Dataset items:
===============

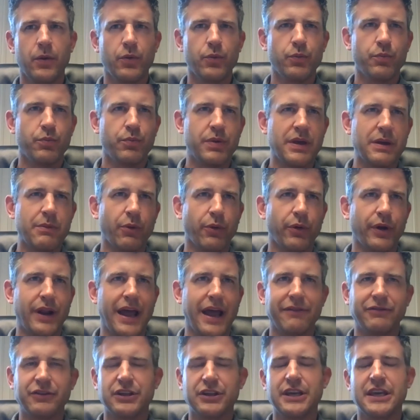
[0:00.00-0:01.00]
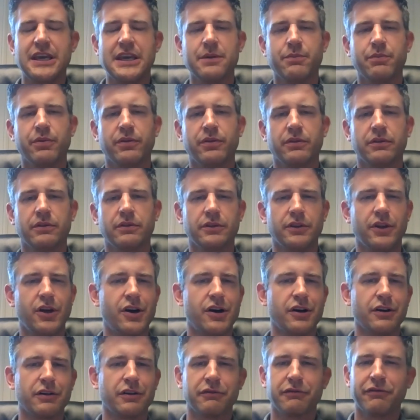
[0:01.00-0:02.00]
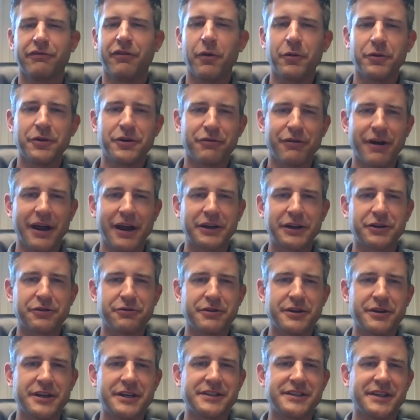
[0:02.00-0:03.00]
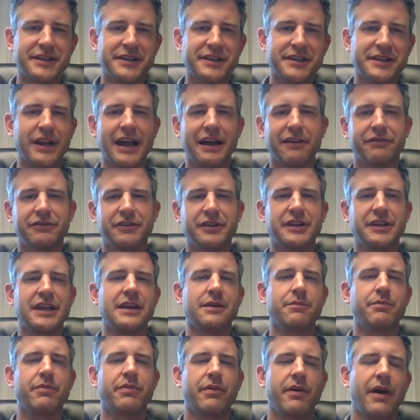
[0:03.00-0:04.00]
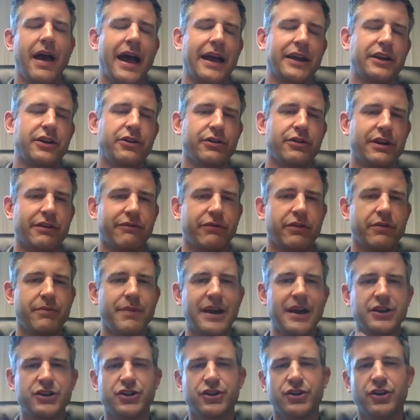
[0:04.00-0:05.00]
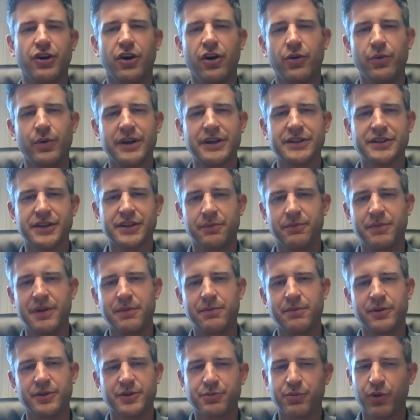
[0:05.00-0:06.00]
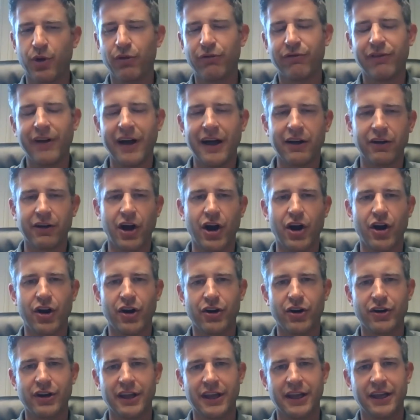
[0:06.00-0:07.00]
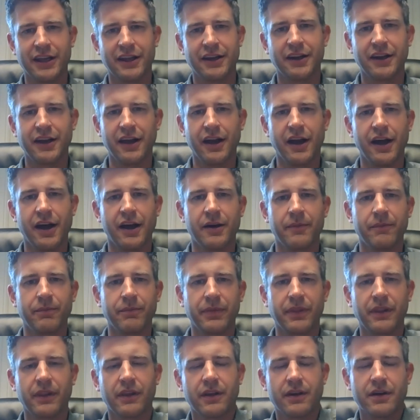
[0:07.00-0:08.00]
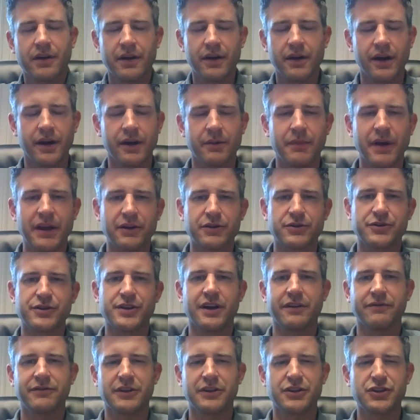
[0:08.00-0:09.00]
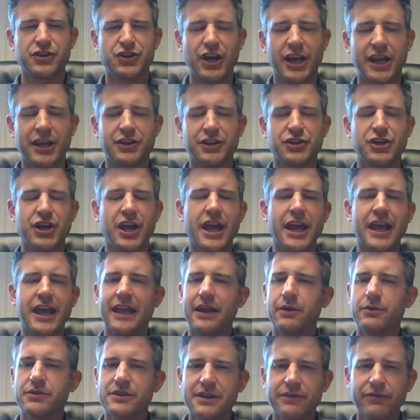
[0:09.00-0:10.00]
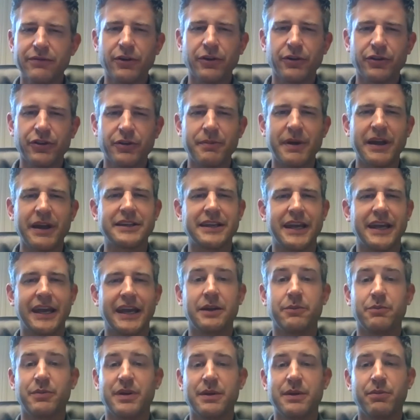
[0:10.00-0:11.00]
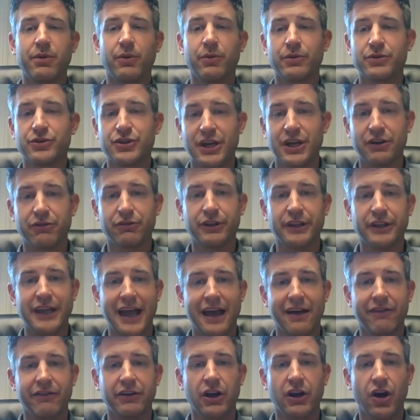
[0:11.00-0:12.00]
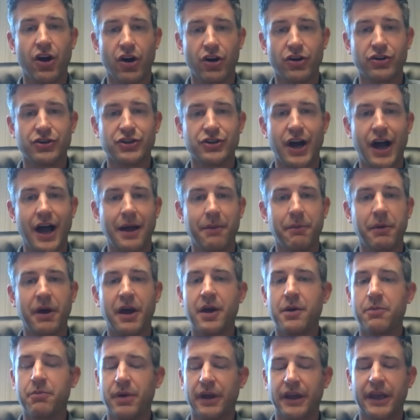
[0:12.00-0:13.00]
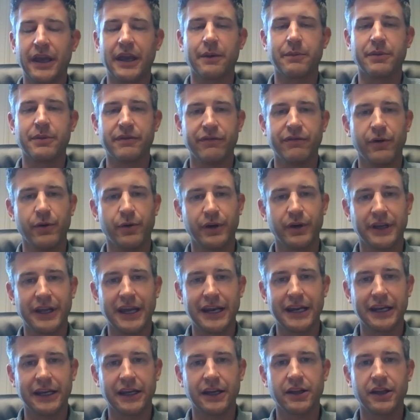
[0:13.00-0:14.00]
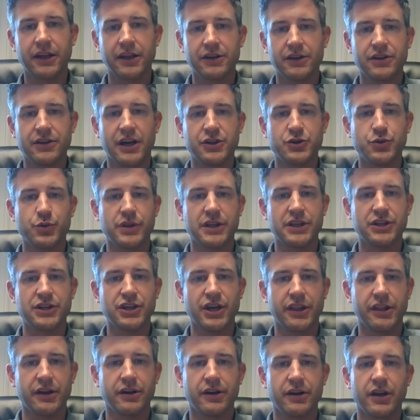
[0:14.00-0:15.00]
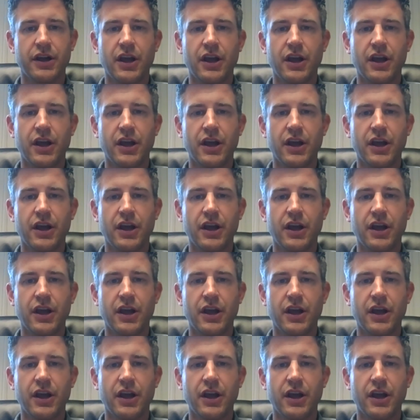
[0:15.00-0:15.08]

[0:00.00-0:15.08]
People would have to keep long phone directories, and we'd have to keep accurate information always on people's profile card in Microsoft Exchange. It was difficult to maintain, and people were generally having a hard time picking up the phone and getting in touch with each other.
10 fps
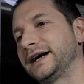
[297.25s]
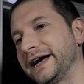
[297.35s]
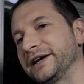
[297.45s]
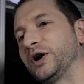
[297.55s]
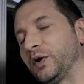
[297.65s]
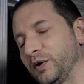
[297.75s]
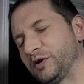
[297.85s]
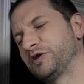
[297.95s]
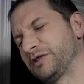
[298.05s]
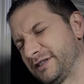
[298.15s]
I know,
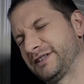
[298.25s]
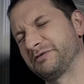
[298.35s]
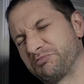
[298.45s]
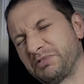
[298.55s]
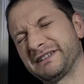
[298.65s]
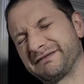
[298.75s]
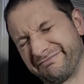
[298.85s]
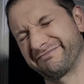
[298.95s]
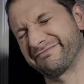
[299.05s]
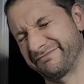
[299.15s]
but
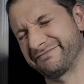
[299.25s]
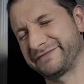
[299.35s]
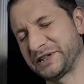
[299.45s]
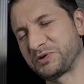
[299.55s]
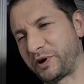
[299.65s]
it's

===============

Exact copies of the entries above are needed, without their pictures.

- **SOLUTION BELOW**
[0:00.00-0:01.00]
[0:01.00-0:02.00]
[0:02.00-0:03.00]
[0:03.00-0:04.00]
[0:04.00-0:05.00]
[0:05.00-0:06.00]
[0:06.00-0:07.00]
[0:07.00-0:08.00]
[0:08.00-0:09.00]
[0:09.00-0:10.00]
[0:10.00-0:11.00]
[0:11.00-0:12.00]
[0:12.00-0:13.00]
[0:13.00-0:14.00]
[0:14.00-0:15.00]
[0:15.00-0:15.08]

[0:00.00-0:15.08]
People would have to keep long phone directories, and we'd have to keep accurate information always on people's profile card in Microsoft Exchange. It was difficult to maintain, and people were generally having a hard time picking up the phone and getting in touch with each other.
10 fps
[297.25s]
[297.35s]
[297.45s]
[297.55s]
[297.65s]
[297.75s]
[297.85s]
[297.95s]
[298.05s]
[298.15s]
I know,
[298.25s]
[298.35s]
[298.45s]
[298.55s]
[298.65s]
[298.75s]
[298.85s]
[298.95s]
[299.05s]
[299.15s]
but
[299.25s]
[299.35s]
[299.45s]
[299.55s]
[299.65s]
it's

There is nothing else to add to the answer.